Author’s note: The author would like to acknowledge the shocking fact that he is not perfect and that this lack of perfection often reveals itself, quite embarrassingly, in spreadsheet-intensive articles. I did the best I could and checked every number and assumption multiple times, but if something doesn’t look right, please contact me at [email protected]. I’ll make any corrections as quickly as possible. 

This is the fifth and final installment of a series on saving on encoding and streaming. Here are the previous articles.

Save on Encoding Costs: Cut Cloud Encoding Charges
Saving on Encoding and Delivery: Dynamic Packaging
Saving on Encoding and Streaming: Deploy Capped CRF
Saving on Encoding: Adjust Encoding Configuration to Increase Capacity

Introduction

The calculus for adding a new codec sounds simple, as in, “HEVC is 50% more efficient than H.264, so implementing HEVC will shave 50% of your bandwidth costs. That will cover encoding costs in no time.” Well, maybe yes, maybe no. We can say that adding a new codec will improve the quality of experience of your viewers, or save bandwidth costs, and maybe do a bit of both. Be we can’t say any of that without first doing a lot of analysis.

In this article, you’ll learn how to compute how many times you need to distribute an hour of video to recover the encoding costs. This certainly isn’t the complete picture of the cost/benefit of deploying a new codec, but it’s a critical component of that analysis, and the most I could bite off in a reasonably-sized post. This analysis is for VOD only, not live, which has a complete different set of numbers.

The breakeven formula itself is simple; divide encoding cost per hour by bandwidth savings per hour, and you have the number of hours necessary to recoup the encoding cost. Unfortunately, while the formula is simple, the components of the numerator and denominator may be challenging to derive.

Figure 1. Computing streaming hours necessary to recoup encoding costs.

Let’s begin with the numerator, which is the easier of the two values to nail down.

Encoding Cost/Per Hour

Obviously, your encoding costs will depend upon your encoding ladder, and for the purposes of this discussion, we’ll use the ladder shown in Table 1. This also shows the HEVC encoding cost from Bitmovin. To compute these numbers, I assumed the lowest per-minute cost published on the Bitmovin site ($0.013), which is a tier that will cost you $1,299/month and includes 100,000 minutes.

Table 1. Computing HEVC and VP9 encoding cost for an hour of video.

The per-minute cost is for H.264 encoding, which Bitmovin doubles for  HEVC and VP9. There’s a 2X premium for HD videos (1280×720 – 1920×1080), producing  the multiple of 4 for those resolutions. Multiply the per-minute cost ($0.013) times the multiple (2x or 4x) times 60 minutes to get per-hour cost for each rung, with the total at the bottom.

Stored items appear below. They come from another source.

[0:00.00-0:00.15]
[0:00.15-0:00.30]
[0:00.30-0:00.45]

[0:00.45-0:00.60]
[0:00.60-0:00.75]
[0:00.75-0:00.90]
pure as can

If you’re using a different cloud facility, you can run the same analysis as Table 1. If you run your own encoding facilities, and you know the per-minute cost for H.264 encoding, multiply that by four for both HEVC and VP9. If you’re encoding AV1, multiply that by 800 to calculate the encoding cost (seriously).

A couple of observations here. First, the higher the cost per hour the more streams necessary to recoup that cost. In addition, since you may be converting existing libraries into the new format, you could be looking a huge up-front expense.  The bottom line is that if you decide to start encoding with a new codec or codecs you should make absolutely sure that you’re encoding at the lowest possible cost. I covered cloud encoding costs in this article; see the section entitled, Otherwise, Consider other Encoding Shops for inexpensive alternatives.

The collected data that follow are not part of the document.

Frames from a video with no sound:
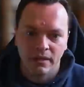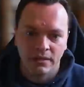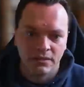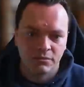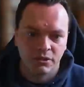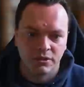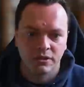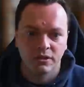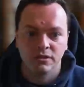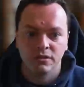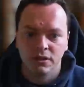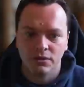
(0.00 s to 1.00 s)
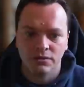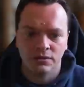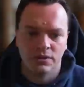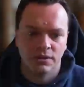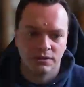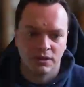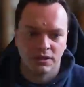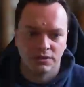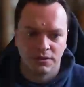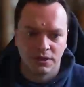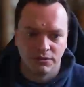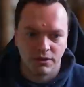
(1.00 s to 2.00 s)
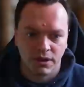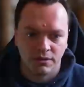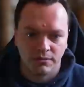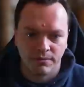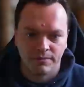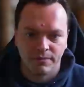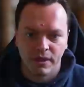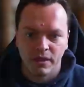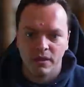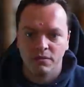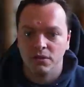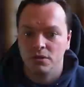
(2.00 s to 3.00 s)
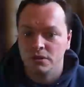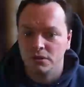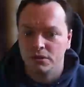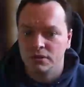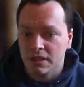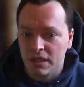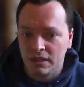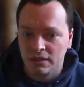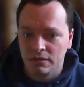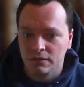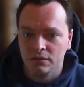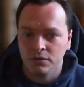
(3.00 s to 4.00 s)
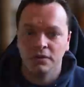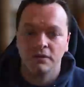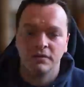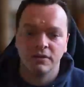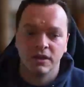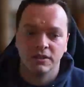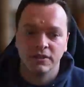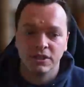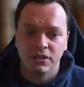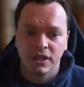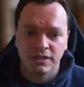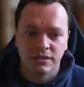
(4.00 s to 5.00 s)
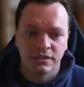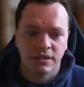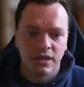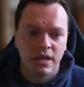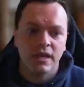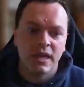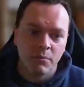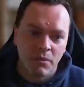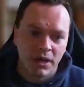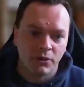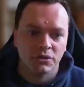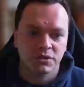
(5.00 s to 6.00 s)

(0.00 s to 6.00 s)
This is because it doesn't know the size of the array. If you're using a container with defined a visualizer, it might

Second, don’t forget transmux charges. For example, if you decide to start encoding with HEVC, you’ll need HLS formatted video for Apple devices, and DASH formatted video for Smart TVs and other devices. You might be able to use a single set of files in CMAF format, but then again, you may not, and you certainly won’t be able to if your encoder/packager doesn’t support it.

There can be huge cost differentials for producing the same set of files in multiple formats as I discuss in this article. Be sure to fully flesh out the costs involved with supporting the formats necessary to deploy the new codec.

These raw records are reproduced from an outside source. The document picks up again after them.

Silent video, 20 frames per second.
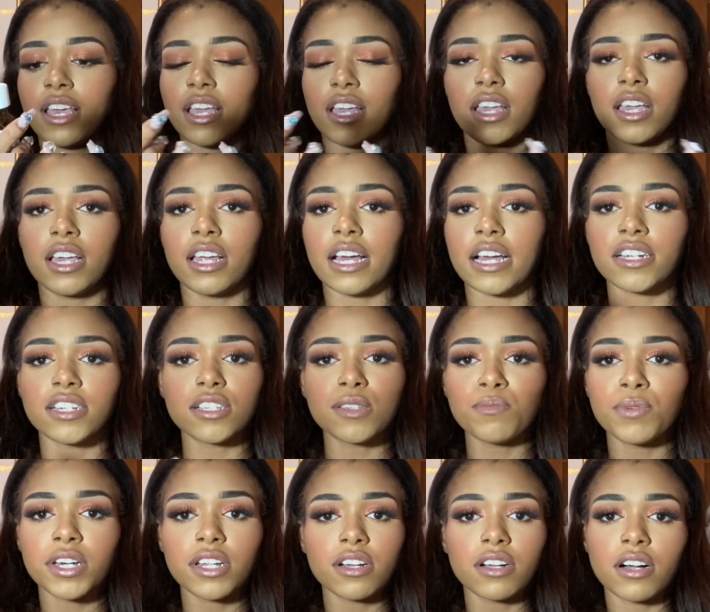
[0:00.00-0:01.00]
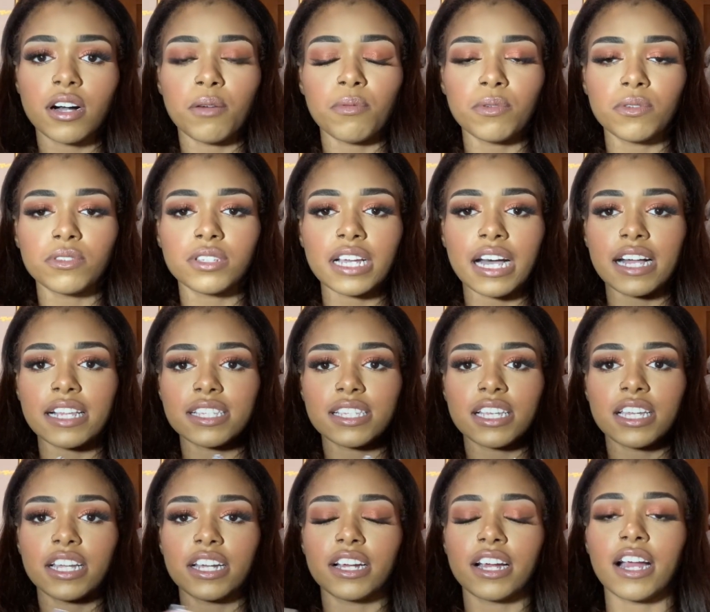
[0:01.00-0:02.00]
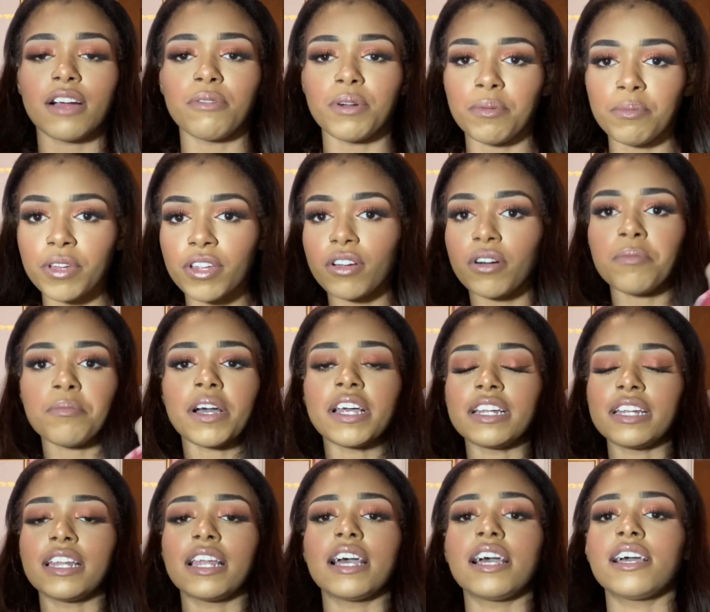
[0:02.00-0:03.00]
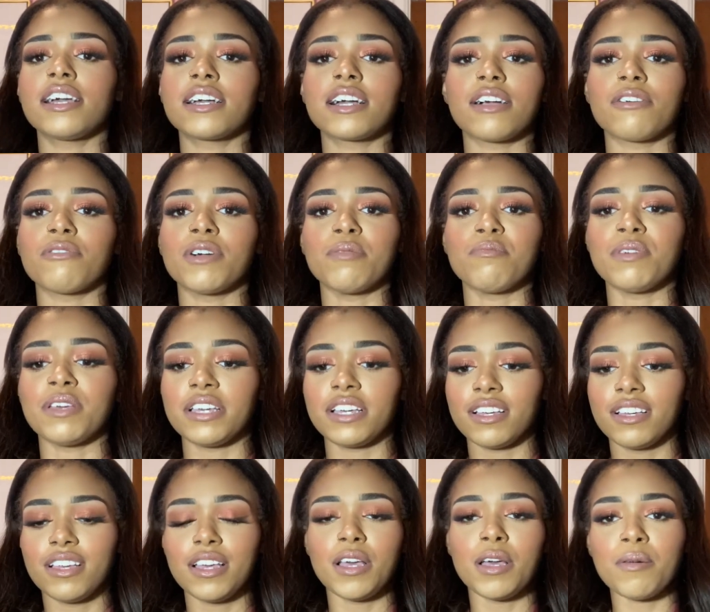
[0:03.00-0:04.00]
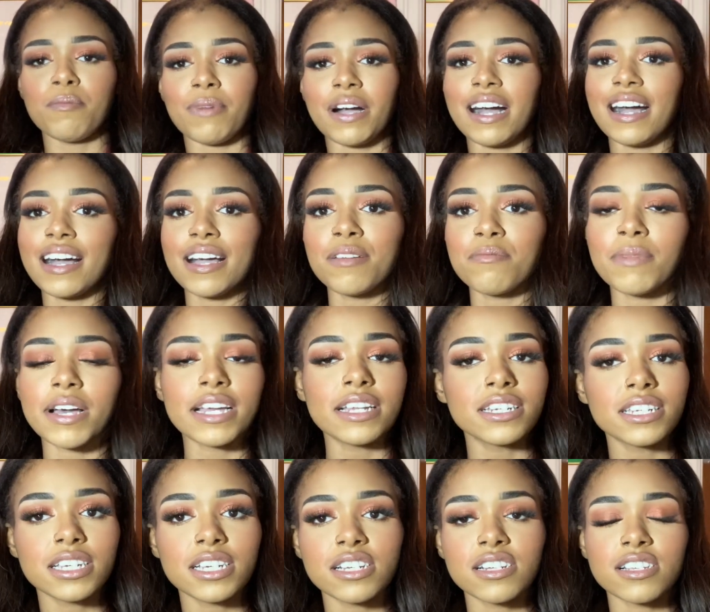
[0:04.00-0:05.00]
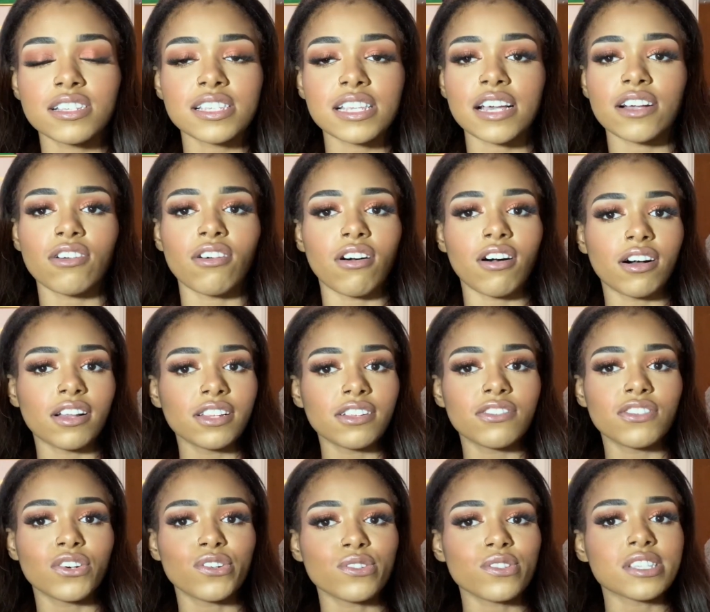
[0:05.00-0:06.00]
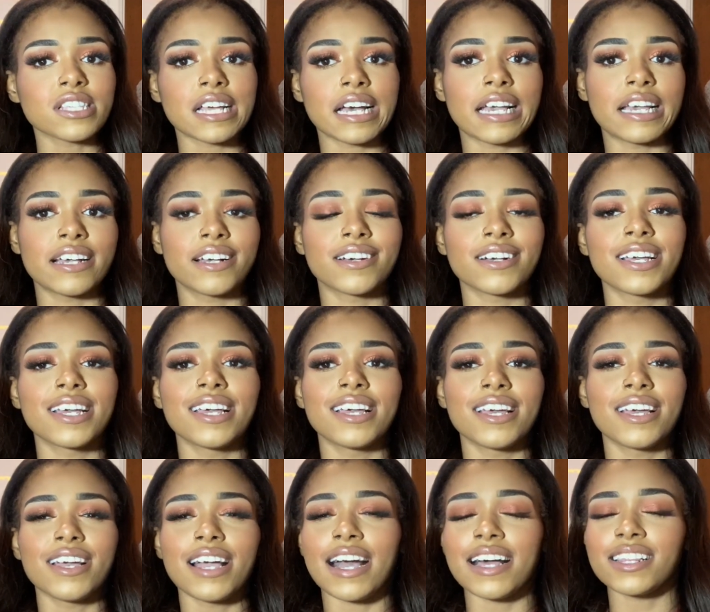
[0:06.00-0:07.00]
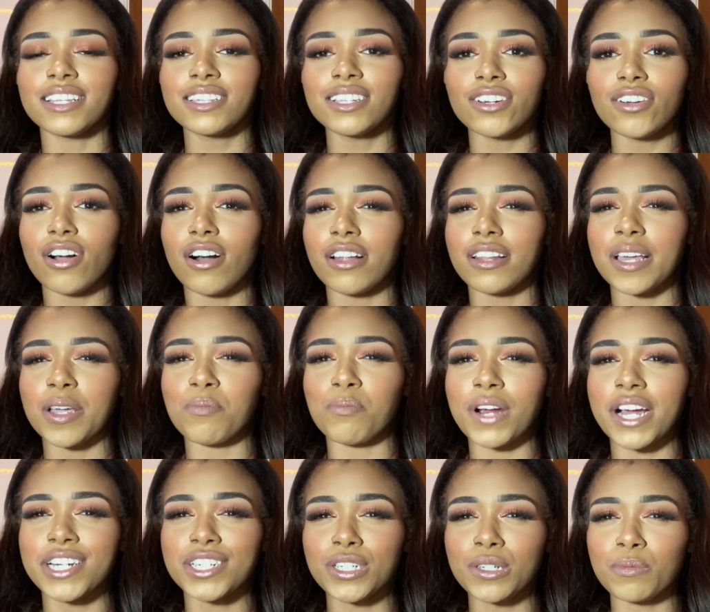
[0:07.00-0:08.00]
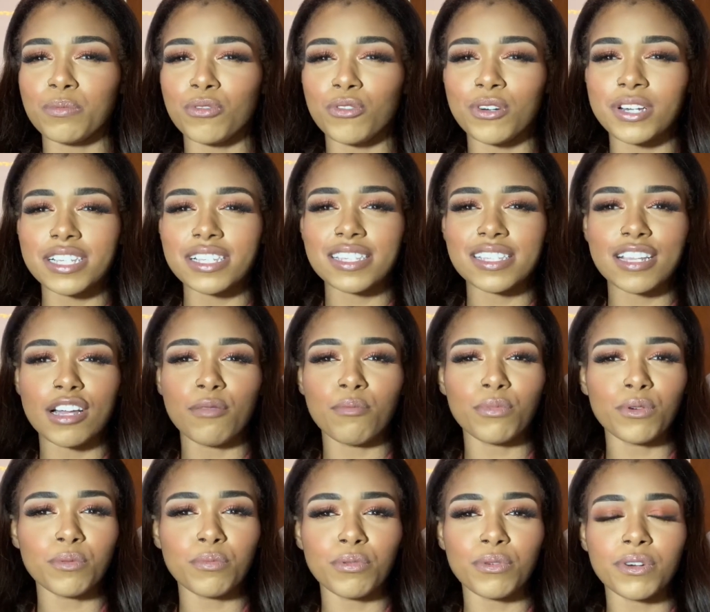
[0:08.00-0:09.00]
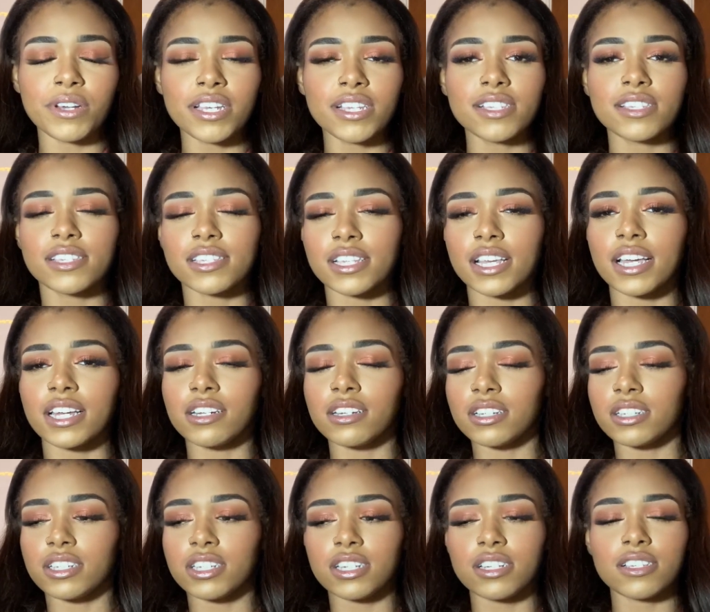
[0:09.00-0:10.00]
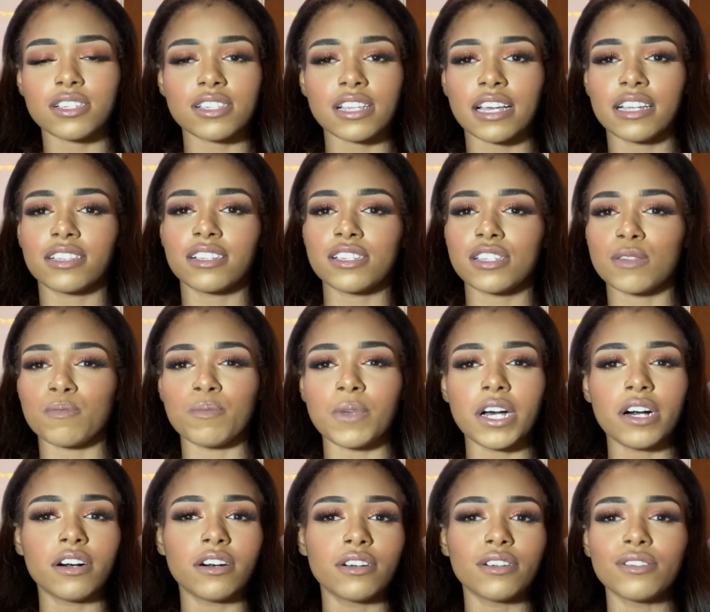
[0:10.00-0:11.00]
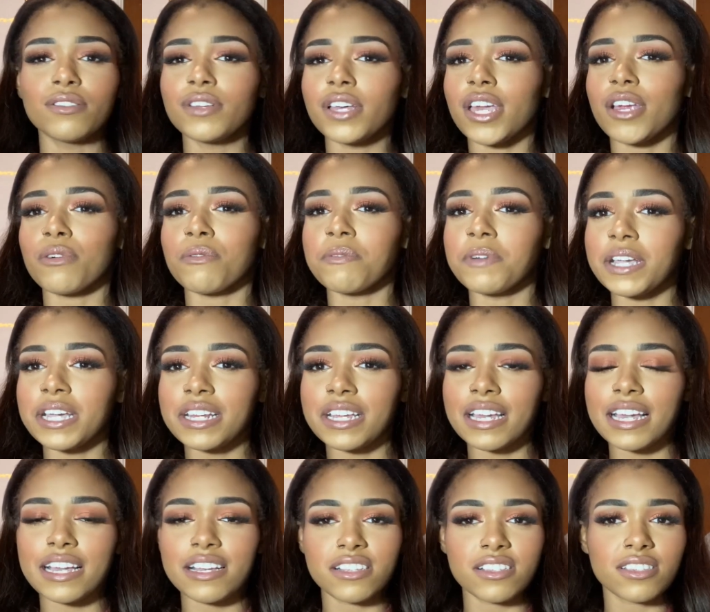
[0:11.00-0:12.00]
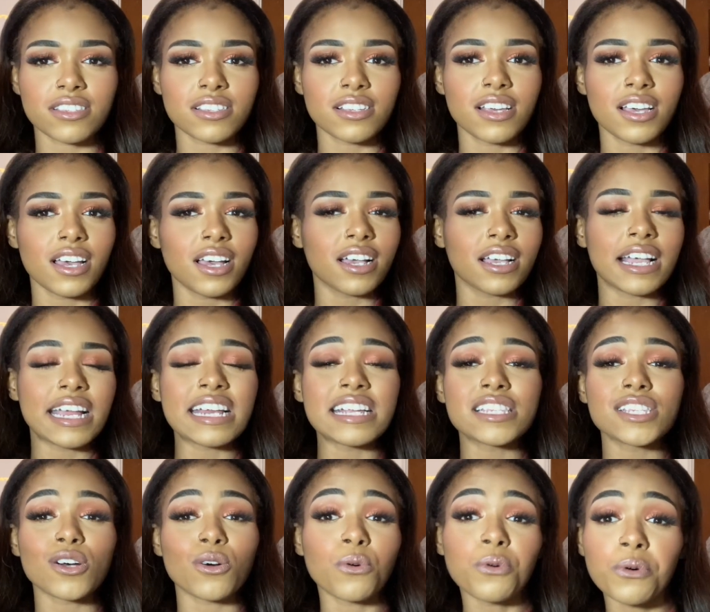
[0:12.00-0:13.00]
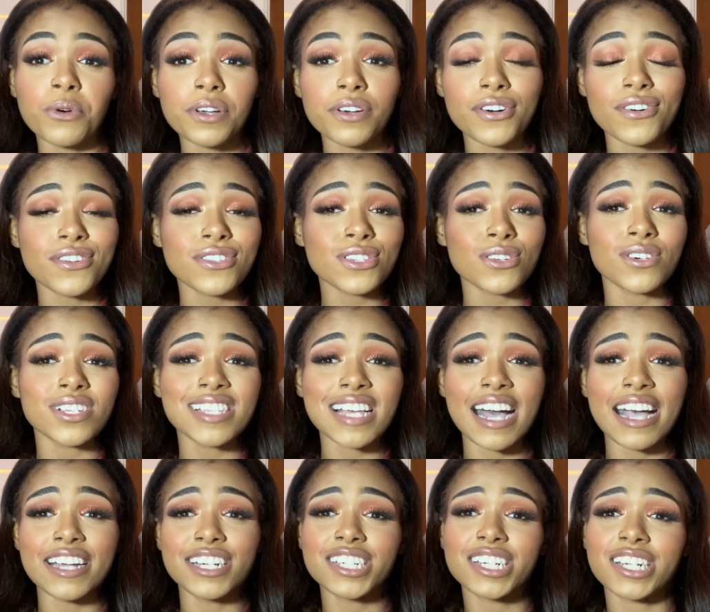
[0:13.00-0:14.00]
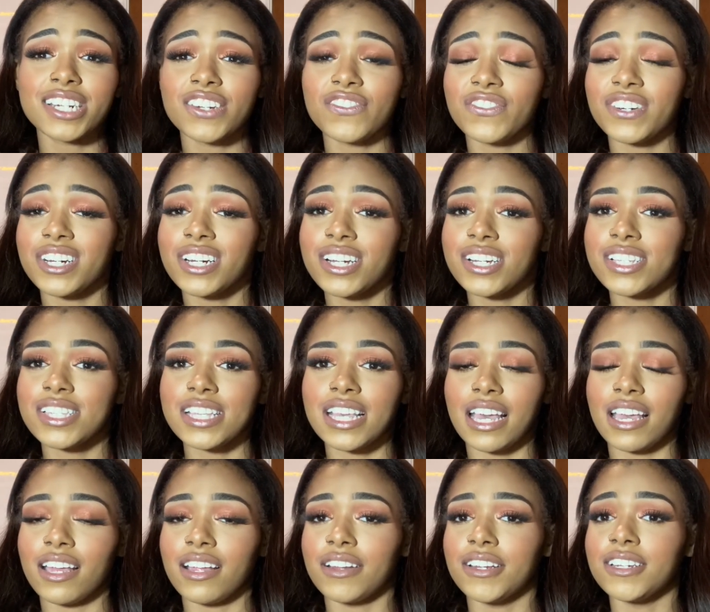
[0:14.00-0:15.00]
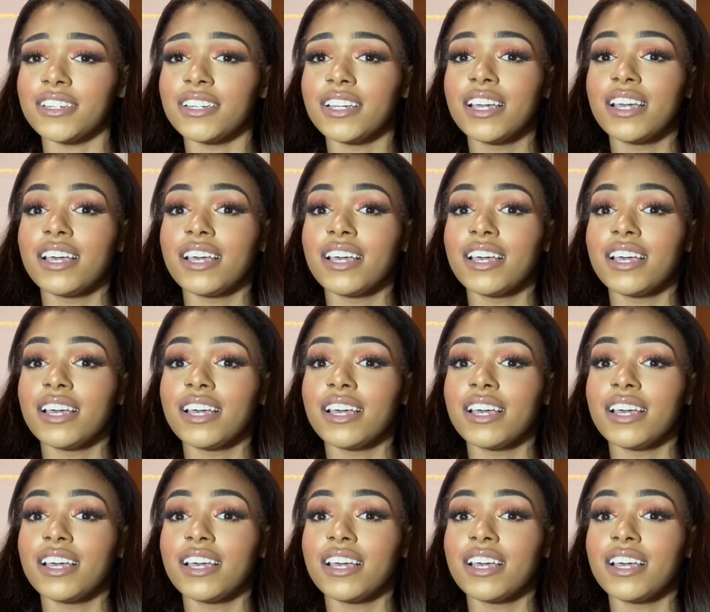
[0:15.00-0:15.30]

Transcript: and I just put a couple dots here. I rub it on my neck, I rub it behind my knees, like all of those, like I think they're called like pressure points, temple points, and it just like the smell, it radiates. Again, it's an oil, so it's hydrating for your skin.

Bandwidth Savings Per Hour

This is where things start to get hairy. There are two components to this number, how efficient the new codec is compared to H.264, and how much of this efficiency you’ll actually be able to utilize. Let’s start with quality.

The Real Quality Differential Between H.264 and Newer Codecs

I just finished a preliminary review of the AV1 codec for Streaming Media Magazine, and I’ll share some summary data. By way of background, I ran two sets of tests, the first comparing four clips at data rates ranging from 2-6 Mbps, the second comparing two more challenging clips at data rates ranging from 1-3.5 Mbps. I encoded all clips with FFmpeg 4.x. Note that the AV1 team from Google reviewed my FFmpeg scripts for AV1 and VP9 while engineers from MulticoreWare reviewed my x265 scripts.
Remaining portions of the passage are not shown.